I don't believe that T-Bolt hubs or switches exist, which would be required to add an extra T-Bolt port.
 

Towhead

macrumors regular
Nov 3, 2007
104
0
I must say after reading the entirety of this thread that I'm pleased that Macrumors is populated by skeptics of Apple. I use Macs and recommend macs because I'm support lazy - I'm not always fudging with some plugged up piece of crap Windows PC that's gotten so bloated its user desperately and futilely executes some drive defragmentation utility or, worse, fails to de-install one brand of anti-virus before installing another. Some time ago, I kindly offered to help someone with his PC that had slowed down to a crawl and by the time I realized that the situation was hopeless (three anti-viruses running simultaneously!!!) and required a reformat, I'd already lost an entire day to mucking with the Windows bull$hi+, that's why I recommend Macs because I get to say stuff such as to not worry about viruses because the chances of seeing one are close to zero.

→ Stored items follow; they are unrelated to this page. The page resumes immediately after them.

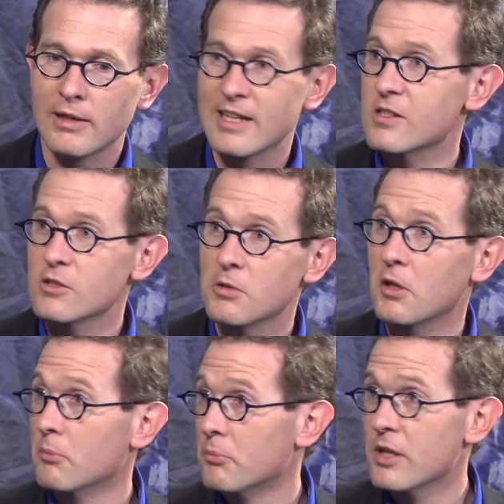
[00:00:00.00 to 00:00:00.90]
listen to it
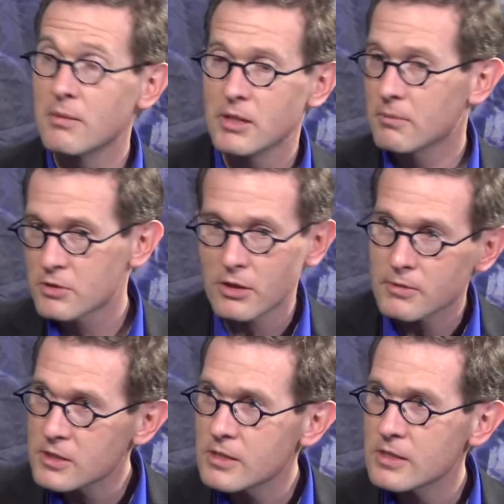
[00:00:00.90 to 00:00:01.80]
on premium
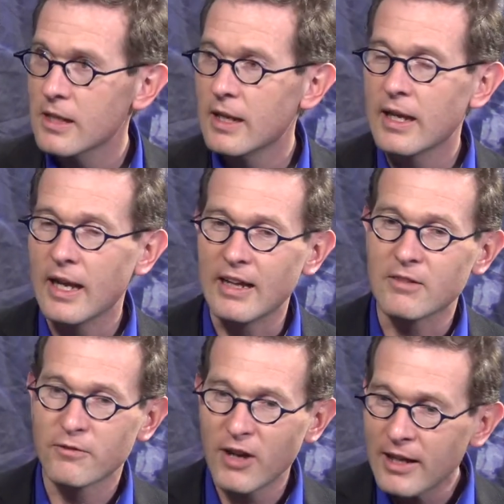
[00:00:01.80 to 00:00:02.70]
services, and
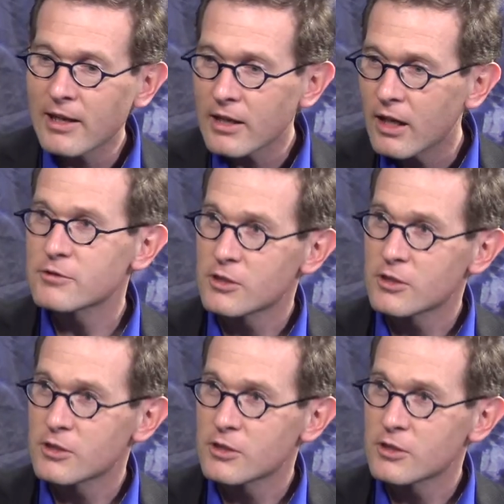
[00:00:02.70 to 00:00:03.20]
finally after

But that's about as far as I put Apple on its pedestal. I own two macs, a 2006 iMac 17 I bought for $400 some years ago, and a 13" Santa Rosa macbook 13". I just recently ordered a Mac Mini because it's time to trash the iMac - too damn slow - but I came very close to abandoning Apple and going Windows PC except for one thing - I can run windows on a mac and the mac is ultimately a unix machine beneath all its fancy crap and the hardware is good. I think it's my last Apple product I'll buy, though.

I don't own an iPad - my HP Touchpad I got for $100 is enough for me. I think it's sheer idiocy to spend $500+ on a tablet that doesn't do anything but hang out on facebook and play stupid games - and I when I see someone holding up an iPad to take a picture I nearly want to walk over and grab the damn thing and smash it on the ground!! (I don't have a facebook account, for what it's worth - a pointless waste of time)

The Microsoft Surface, on the other hand, has some merit - at least it can run a decent word processor and has Excel; the Surface Pro will do it even better. But who are we kidding; are people going to go around carrying a surface to their coffee shop to work over a latte? That's the gay apple fantasy Microsoft's trying to buy into.

Did anyone see that Tim Cook interview with Brian Williams? Geez, what the hell does that guy do to get that tan - he does it better than Trump - and is that a black stain on his lips from sucking it up too many times when under Steve Jobs - he was chosen to succeed him after all and it's not because he was just a hard worker! Oh and so it goes, mighty Apple's CEO rarely grants interviews - Brian Williams acted as if landing the interview was of greater importance than a meeting at the White House with the President himself. What an ARROGANT little PISSANT of a man Tim Cook is.

Anyway, Merry Christmas.
 

infobleep

macrumors regular
Aug 10, 2008
141
0
There's a new dock out called KwikDock, it has pass thru Thunderbolt connection, 3 USBs, Firewire, Network and has an integrated iPhone,iPad and iPod dock . I think its still only $79

I really liked the look of that. That was until I read it's only compatible with a MacBook Pro and not the retina screen ones either. I have a MacBook Air so that rules me and thousands of others out. Perhaps they will eventually create something that non MacBook Pro users can buy and use. It depends on whether they have the resources and whether commercially speaking it's worth them doing it. I would have thought a market would exist. Not everyone own's a thunderbolt display.

I'm still after something similar to that for my MacBook Air but not sure what to get.